- Relator(a)
- Ministro Reynaldo Soares da Fonseca
- Órgão julgador
- Quinta Turma
- Data do julgamento
- 05/12/2017
- Data de publicação
- 12/12/2017
STJ – Acórdão, Rel. Ministro Reynaldo Soares da Fonseca, Quinta Turma, j. 05/12/2017, p. 12/12/2017
PENAL E PROCESSO PENAL. HABEAS CORPUS. IMPETRAÇÃO SUBSTITUTIVA DO RECURSO PRÓPRIO. NÃO CABIMENTO. HOMICÍDIO QUALIFICADO. INDEFERIMENTO DE PROVAS. NULIDADE. SUPRESSÃO DE INSTÂNCIA. SUSTENTAÇÃO ORAL. ADVOGADO INSCRITO. SESSÃO DE JULGAMENTO. NÃO OBSERVÂNCIA. AQUIESCÊNCIA DO CAUSÍDICO PARA NÃO EXERCÍCIO DA PRERROGATIVA. NULIDADE. NÃO OCORRÊNCIA. ARTIGO 565 DO CPP. DESAFORAMENTO. IMPARCIALIDADE DOS JURADOS. CONTEMPORANEIDADE. AUSÊNCIA. HABEAS CORPUS NÃO CONHECIDO. 1. O Supremo Tribunal Federal e o Superior Tribunal de Justiça, diante da utilização crescente e sucessiva do habeas corpus, passaram a restringir sua admissibilidade quando o ato ilegal for passível de impugnação pela via recursal própria, sem olvidar a possibilidade de concessão da ordem, de ofício, nos casos de flagrante ilegalidade. 2. A ausência de manifestação do Tribunal de origem sobre o pedido defensivo de produção de provas, impede o seu exame diretamente por este Tribunal, sob pena de indevida supressão de instância. 3. Se o próprio advogado, após requerer sua inscrição para a realização de sustentação oral, renuncia a tal direito, não pode posteriormente alegar a nulidade decorrente de tal conduta processual, diante dos postulados da proibição do venire contra factum proprium e nemo auditur propriam turpitudinem e da lealdade processual encampados no artigo 565 do Código de Processo Penal. 4. Para se deferir o desaforamento, exige-se indicação concreta da presença de um dos requisitos do art. 427 do Código de Processo Penal, quais sejam: interesse da ordem pública, dúvida sobre a imparcialidade do júri ou dúvida acerca da segurança pessoal do acusado (HC 250.939/SP, Rel.
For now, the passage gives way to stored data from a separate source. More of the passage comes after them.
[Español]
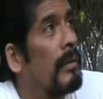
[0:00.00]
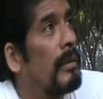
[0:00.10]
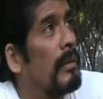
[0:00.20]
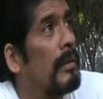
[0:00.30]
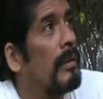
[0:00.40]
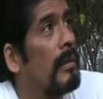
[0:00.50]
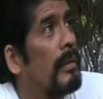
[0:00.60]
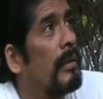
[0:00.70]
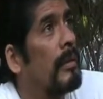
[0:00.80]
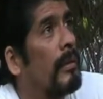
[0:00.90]
Para
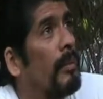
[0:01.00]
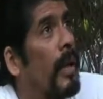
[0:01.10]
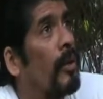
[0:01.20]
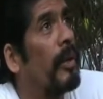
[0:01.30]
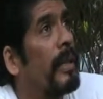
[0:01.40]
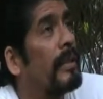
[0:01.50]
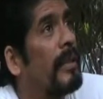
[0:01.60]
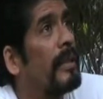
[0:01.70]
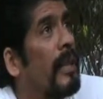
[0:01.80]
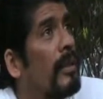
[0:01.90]
congresista. Para
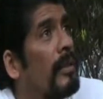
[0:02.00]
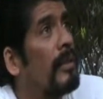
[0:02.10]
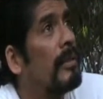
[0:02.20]
congresista, ¿no?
Ministra MARIA THEREZA DE ASSIS MOURA, Sexta Turma, julgado em 06/09/2012, DJe 17/09/2012). 5. O desaforamento respaldado pela dúvida acerca da imparcialidade do júri ocorre quando a infração influenciar sobremaneira a opinião pública, gerando naquela sociedade animosidade, antipatia ou ódio ao réu, sendo que a aferição de tais circunstâncias deve ocorrer na contemporaneidade do julgamento, já que entre este e a data do fato pode ter decorrido grande lapso temporal suficiente para afastar ou fazer desaparecer as circunstâncias que haviam ensejado a quebra da imparcialidade dos jurados, como na espécie. 6. Habeas corpus não conhecido. (HC n. 417.587/MG, relator Ministro Reynaldo Soares da Fonseca, Quinta Turma, julgado em 5/12/2017, DJe de 12/12/2017.)